With the images omitted, return all of the entries exactly as they stand.

START SUPPLIED DATA

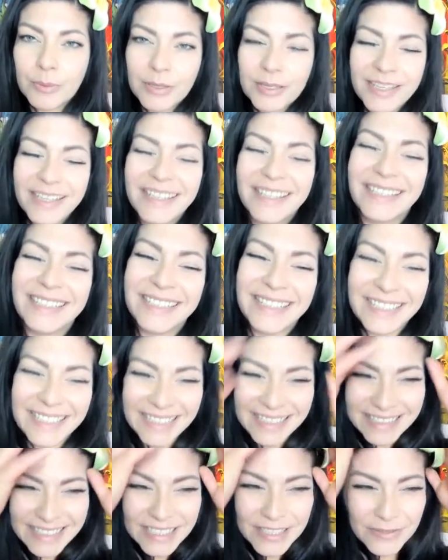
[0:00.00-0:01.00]

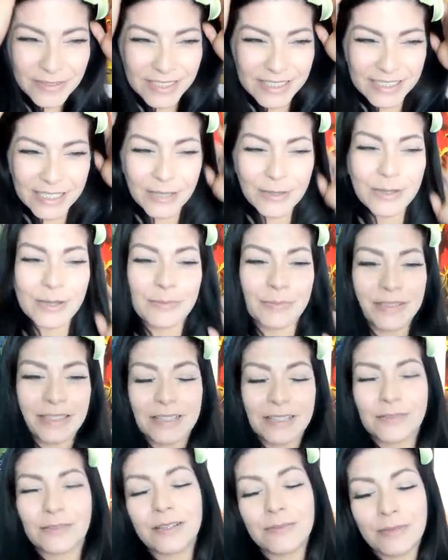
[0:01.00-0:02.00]
That's what's up. And
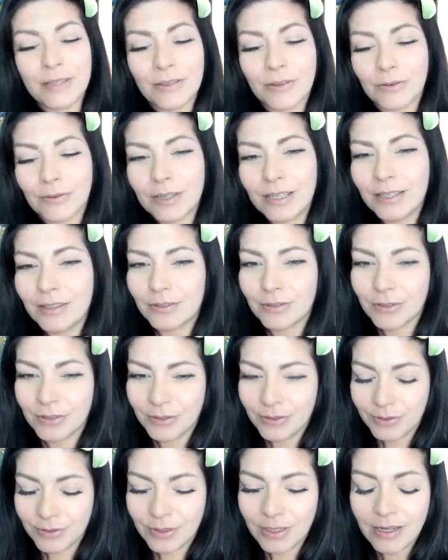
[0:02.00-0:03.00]
that's what I've been going
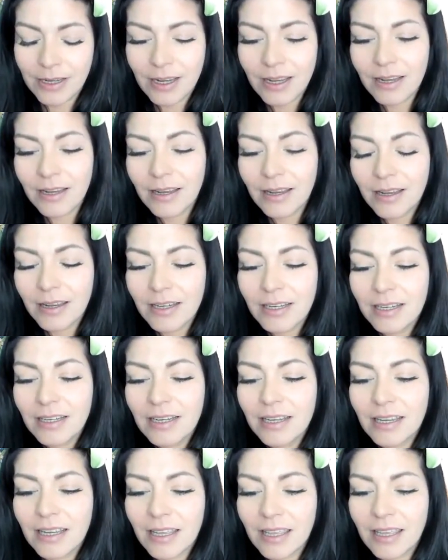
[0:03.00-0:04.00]
through.
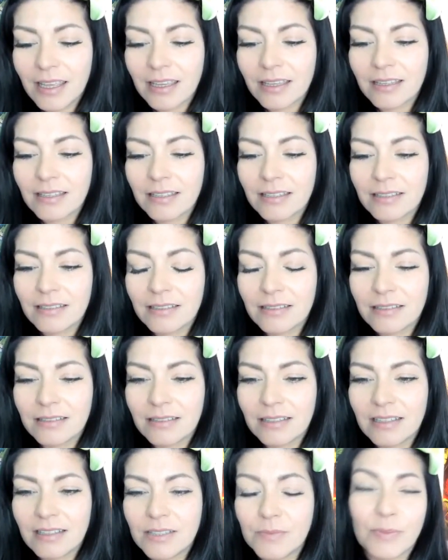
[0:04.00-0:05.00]
And
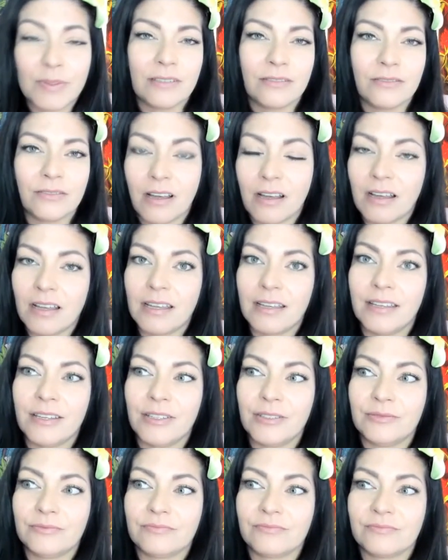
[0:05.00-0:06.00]
it's been a
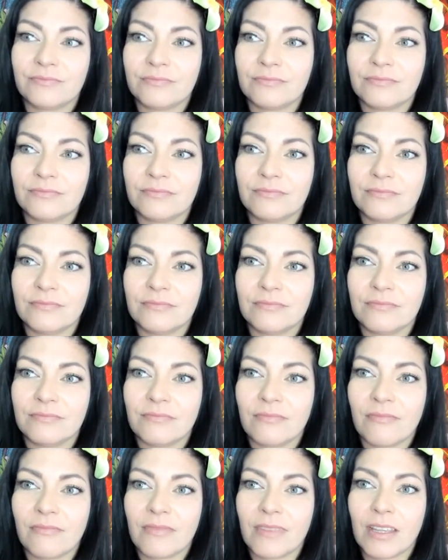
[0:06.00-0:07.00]
lot,
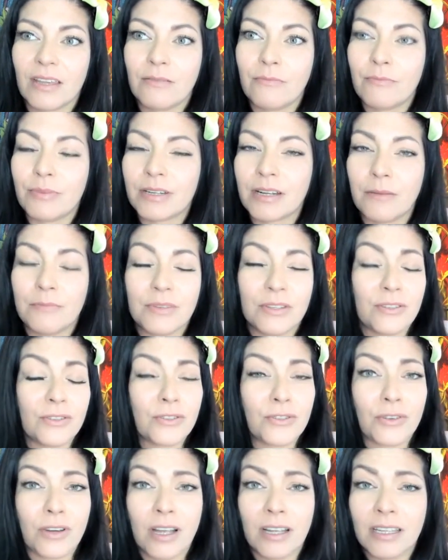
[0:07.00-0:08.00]
but I'm
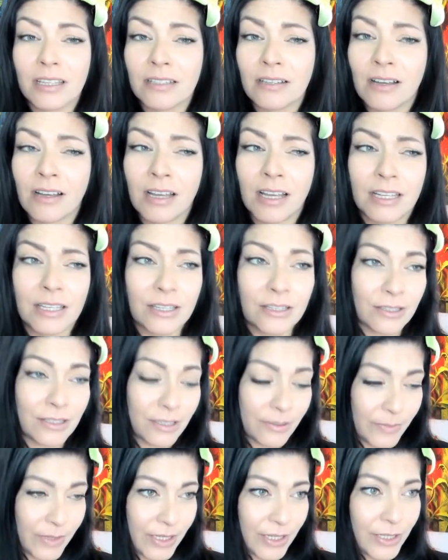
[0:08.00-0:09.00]
just trucking on, you know
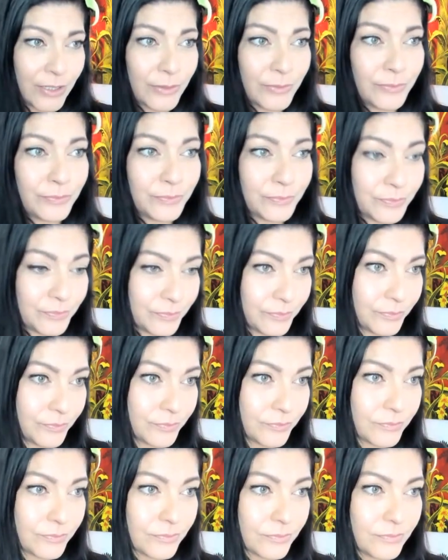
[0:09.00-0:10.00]

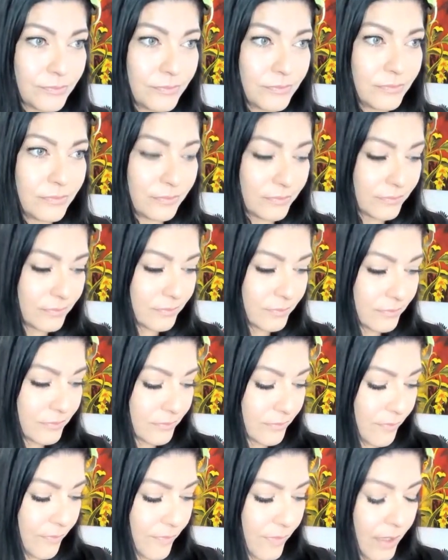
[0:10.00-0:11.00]
what
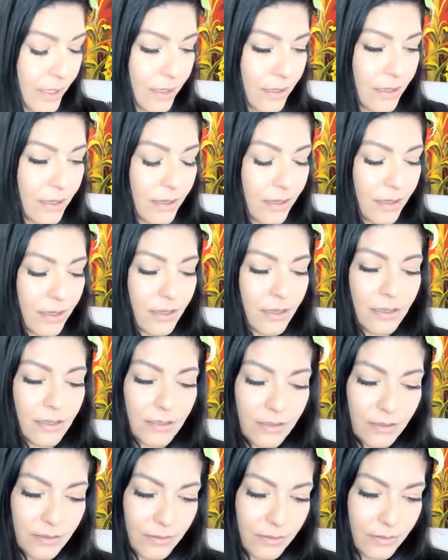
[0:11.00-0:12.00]
I
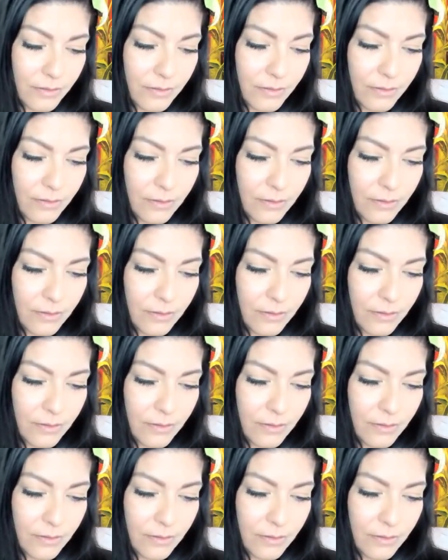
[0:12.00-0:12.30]
mean?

END SUPPLIED DATA

• [TASK ANSWER]:
[0:00.00-0:01.00]

[0:01.00-0:02.00]
That's what's up. And
[0:02.00-0:03.00]
that's what I've been going
[0:03.00-0:04.00]
through.
[0:04.00-0:05.00]
And
[0:05.00-0:06.00]
it's been a
[0:06.00-0:07.00]
lot,
[0:07.00-0:08.00]
but I'm
[0:08.00-0:09.00]
just trucking on, you know
[0:09.00-0:10.00]

[0:10.00-0:11.00]
what
[0:11.00-0:12.00]
I
[0:12.00-0:12.30]
mean?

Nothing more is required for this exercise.